Dataset entries
=== Section Start ===

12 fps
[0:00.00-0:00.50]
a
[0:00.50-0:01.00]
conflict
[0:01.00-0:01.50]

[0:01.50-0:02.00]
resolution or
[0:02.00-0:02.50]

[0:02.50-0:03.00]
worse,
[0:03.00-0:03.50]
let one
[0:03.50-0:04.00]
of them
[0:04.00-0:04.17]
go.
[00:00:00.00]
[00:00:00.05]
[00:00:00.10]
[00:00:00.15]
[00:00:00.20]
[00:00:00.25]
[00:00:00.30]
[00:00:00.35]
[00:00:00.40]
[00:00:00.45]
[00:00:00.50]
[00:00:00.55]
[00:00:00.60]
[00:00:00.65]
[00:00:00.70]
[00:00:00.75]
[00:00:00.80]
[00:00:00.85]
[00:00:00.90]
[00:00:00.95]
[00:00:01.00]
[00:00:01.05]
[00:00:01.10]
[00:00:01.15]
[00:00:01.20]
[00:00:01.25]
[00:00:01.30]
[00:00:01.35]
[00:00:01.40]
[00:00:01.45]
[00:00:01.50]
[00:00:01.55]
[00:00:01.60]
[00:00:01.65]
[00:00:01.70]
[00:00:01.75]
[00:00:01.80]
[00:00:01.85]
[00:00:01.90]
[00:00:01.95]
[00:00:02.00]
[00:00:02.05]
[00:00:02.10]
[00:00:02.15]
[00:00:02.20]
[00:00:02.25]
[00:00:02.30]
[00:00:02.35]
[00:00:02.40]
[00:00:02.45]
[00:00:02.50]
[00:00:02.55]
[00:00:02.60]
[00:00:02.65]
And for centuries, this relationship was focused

=== Section End ===
=== Section Start ===

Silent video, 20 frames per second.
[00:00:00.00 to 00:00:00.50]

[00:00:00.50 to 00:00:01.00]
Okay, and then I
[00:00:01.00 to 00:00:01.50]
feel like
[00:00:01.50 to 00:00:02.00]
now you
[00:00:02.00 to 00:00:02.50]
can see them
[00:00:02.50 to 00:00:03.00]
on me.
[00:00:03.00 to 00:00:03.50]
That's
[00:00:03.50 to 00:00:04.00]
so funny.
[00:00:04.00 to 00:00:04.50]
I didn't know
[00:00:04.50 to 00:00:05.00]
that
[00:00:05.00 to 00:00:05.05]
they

=== Section End ===

*Exercise brief:* Please copy, exactly and with nothing else, the lines above beginning at the line that has "[00:00:01.50]" and ending with the line that has "[00:00:02.60]".

*Task solution:*
[00:00:01.50]
[00:00:01.55]
[00:00:01.60]
[00:00:01.65]
[00:00:01.70]
[00:00:01.75]
[00:00:01.80]
[00:00:01.85]
[00:00:01.90]
[00:00:01.95]
[00:00:02.00]
[00:00:02.05]
[00:00:02.10]
[00:00:02.15]
[00:00:02.20]
[00:00:02.25]
[00:00:02.30]
[00:00:02.35]
[00:00:02.40]
[00:00:02.45]
[00:00:02.50]
[00:00:02.55]
[00:00:02.60]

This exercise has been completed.